● **Problem**: If a record below holds a picture, drop the picture and restate everything else word for word.

● **Input**:
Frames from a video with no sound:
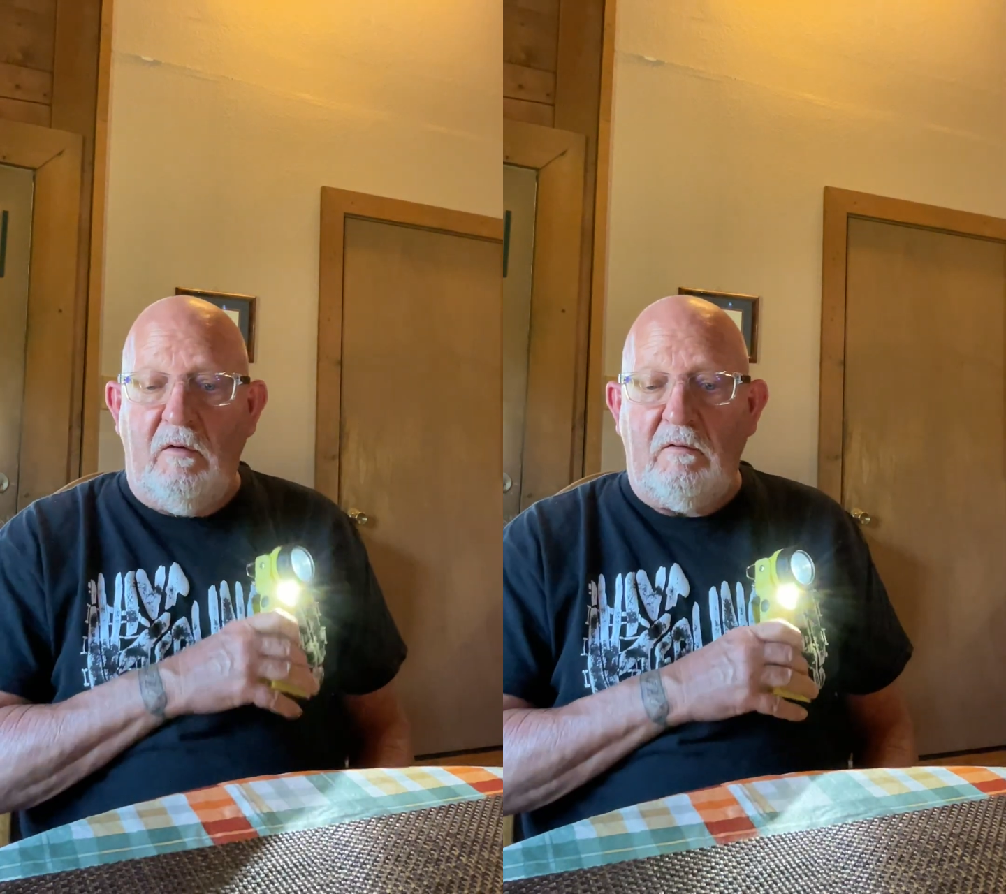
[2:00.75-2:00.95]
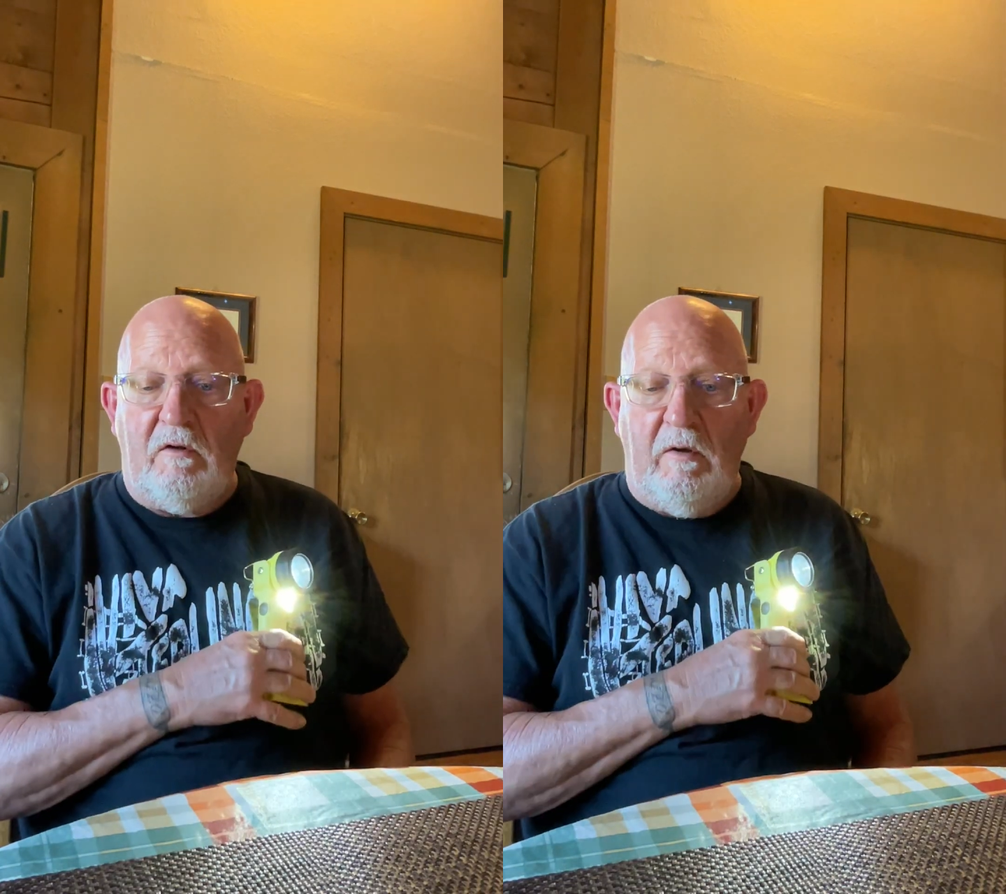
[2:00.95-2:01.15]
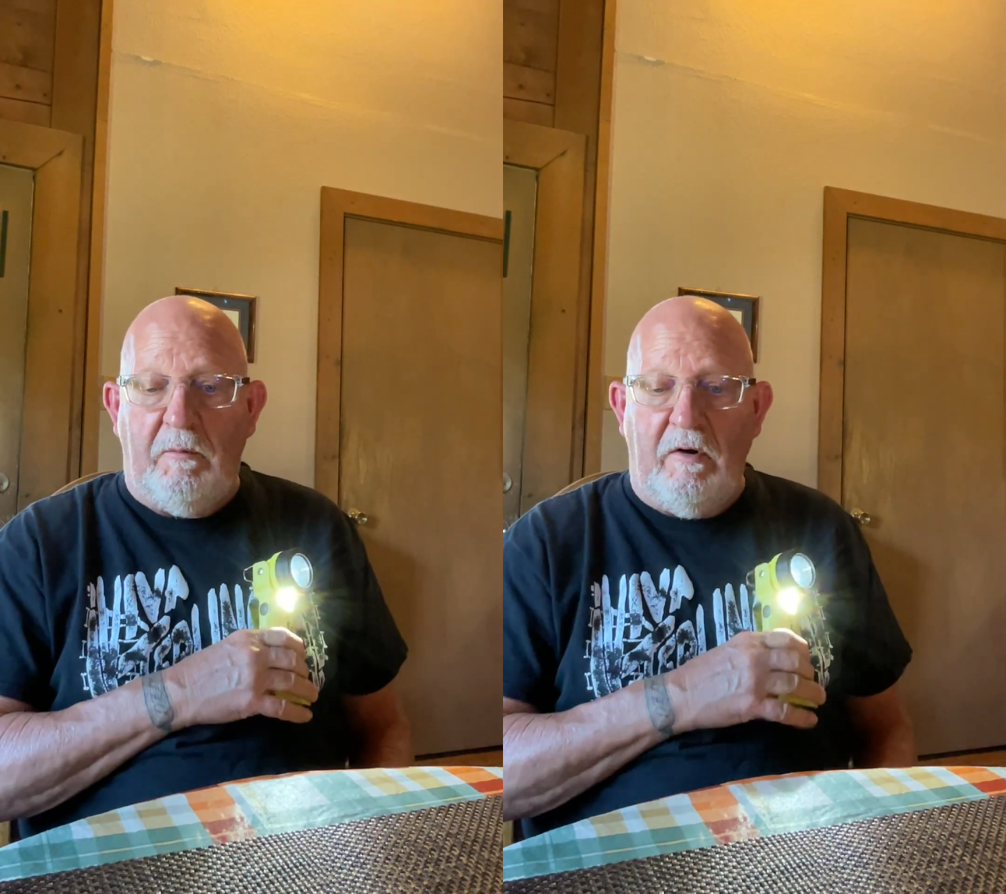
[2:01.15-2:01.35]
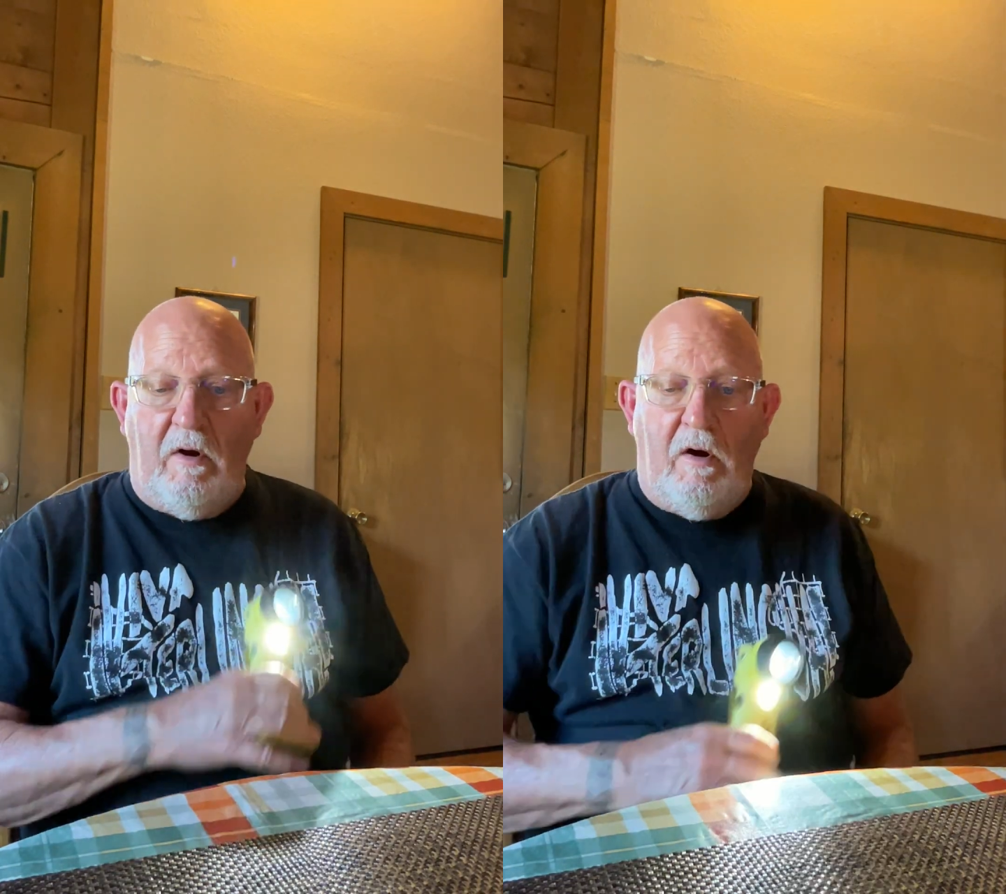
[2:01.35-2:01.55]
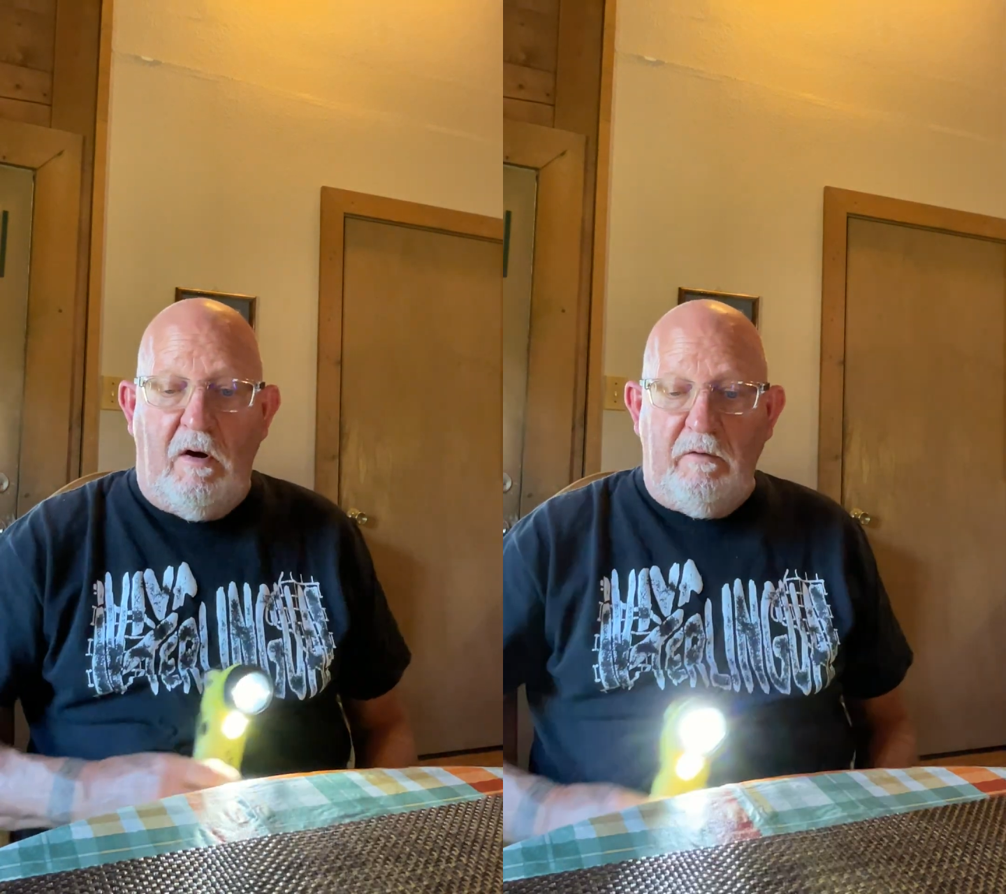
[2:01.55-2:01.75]
clip it
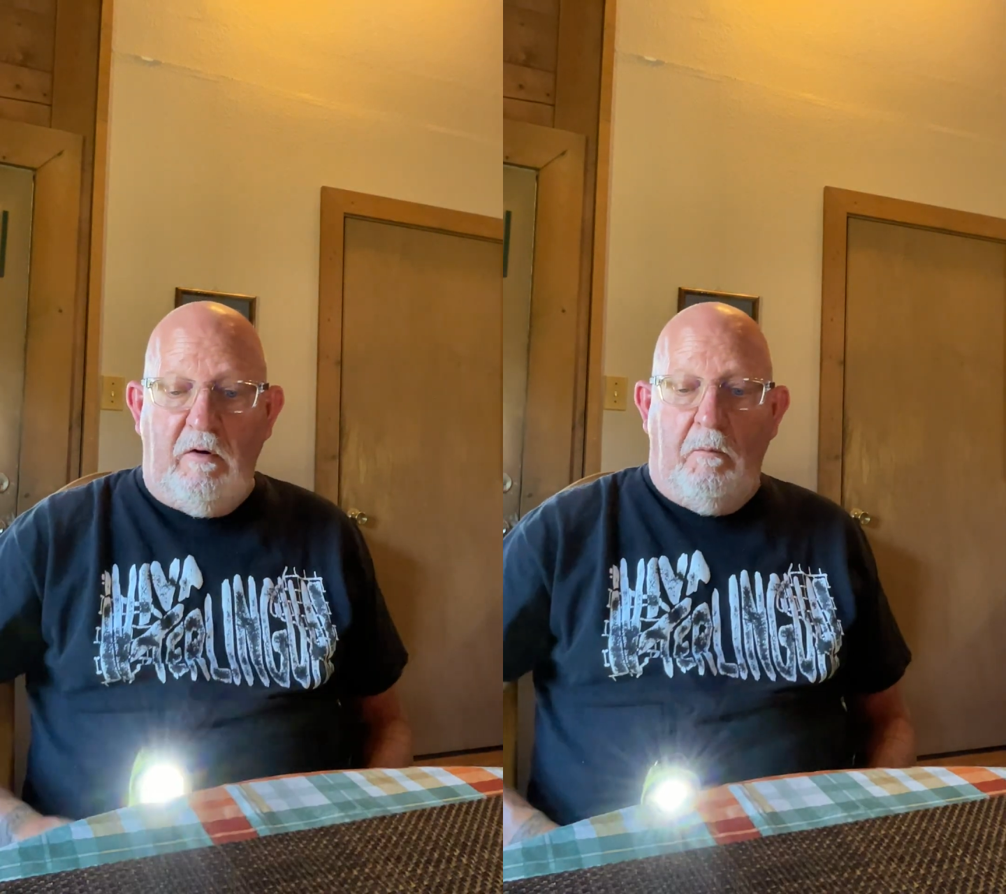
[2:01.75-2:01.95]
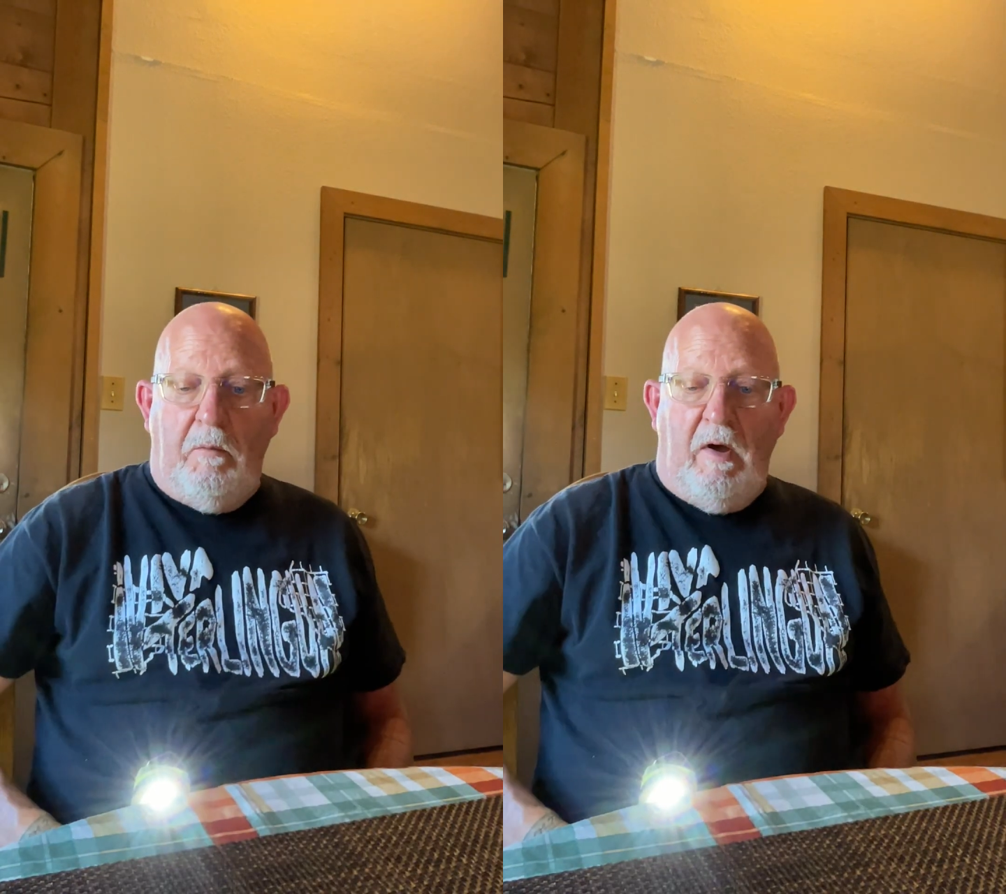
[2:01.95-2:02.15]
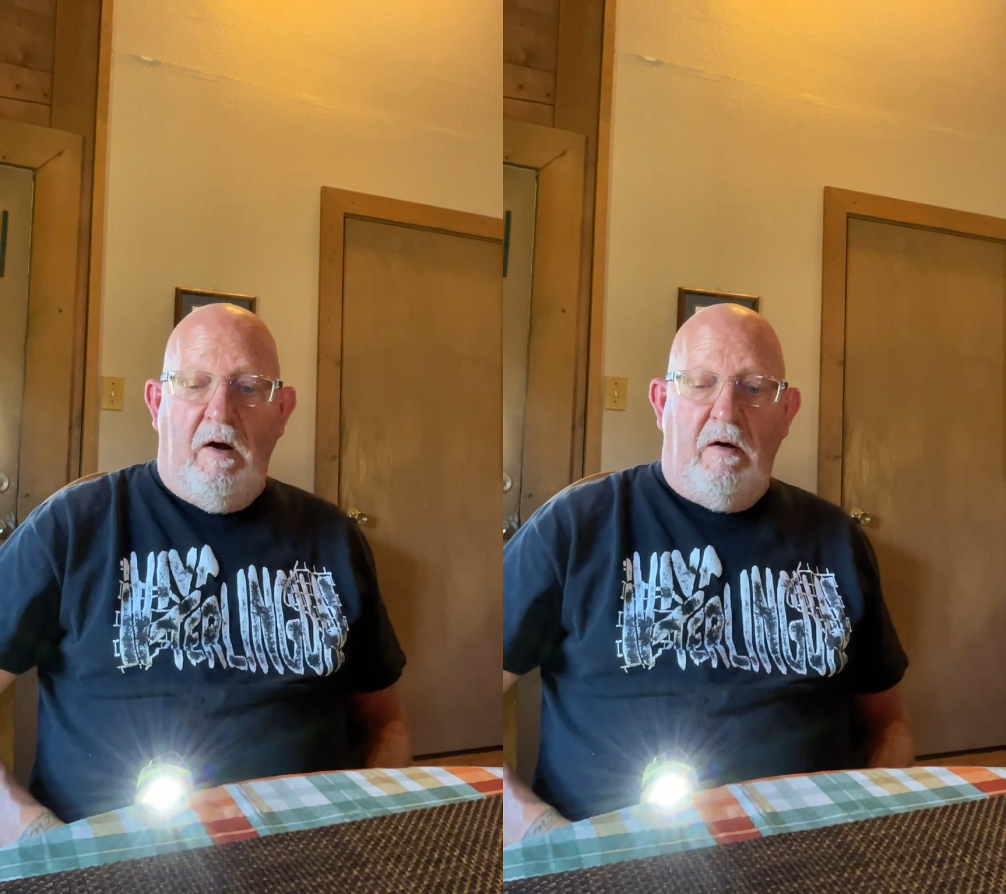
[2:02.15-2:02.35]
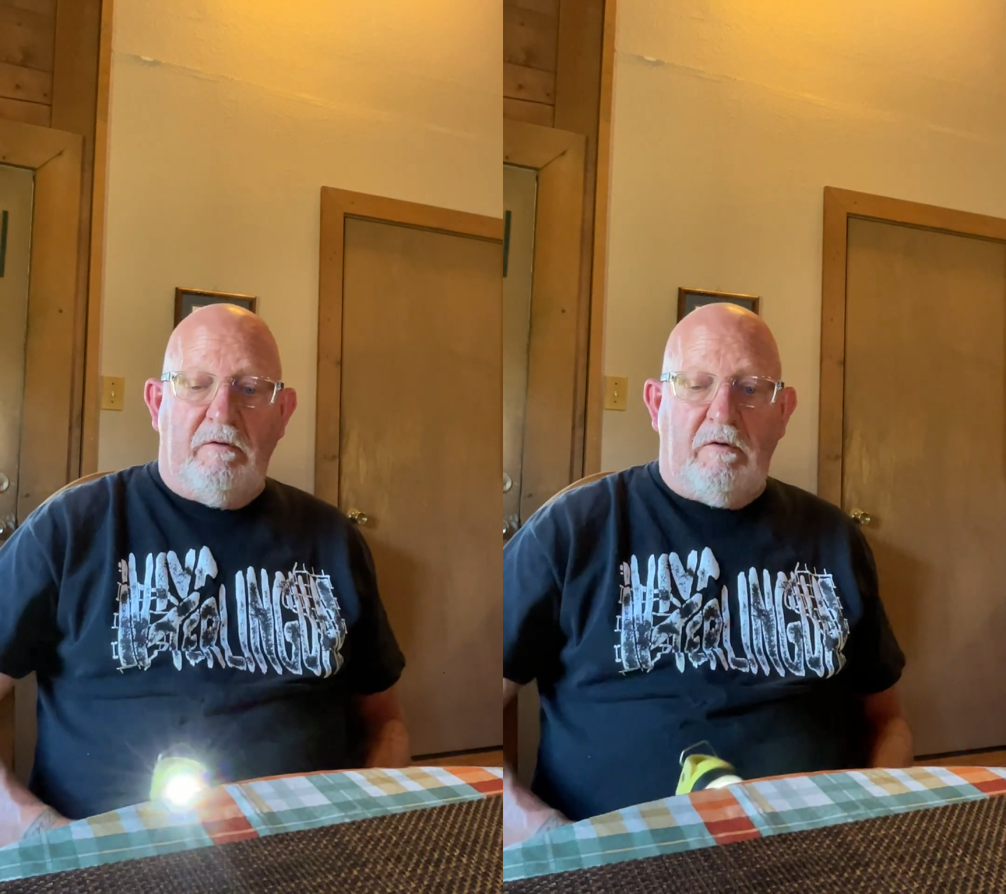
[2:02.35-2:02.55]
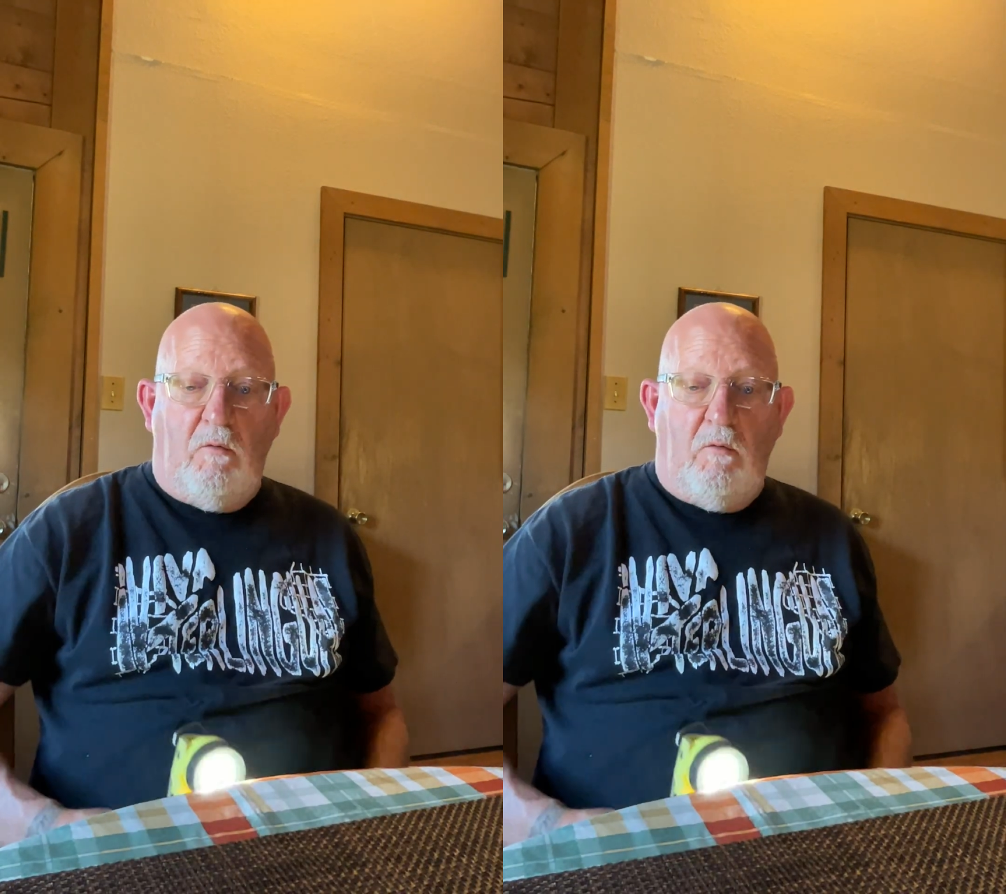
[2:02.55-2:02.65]
on your belt or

● **Completed task**:
Frames from a video with no sound:
[2:00.75-2:00.95]
[2:00.95-2:01.15]
[2:01.15-2:01.35]
[2:01.35-2:01.55]
[2:01.55-2:01.75]
clip it
[2:01.75-2:01.95]
[2:01.95-2:02.15]
[2:02.15-2:02.35]
[2:02.35-2:02.55]
[2:02.55-2:02.65]
on your belt or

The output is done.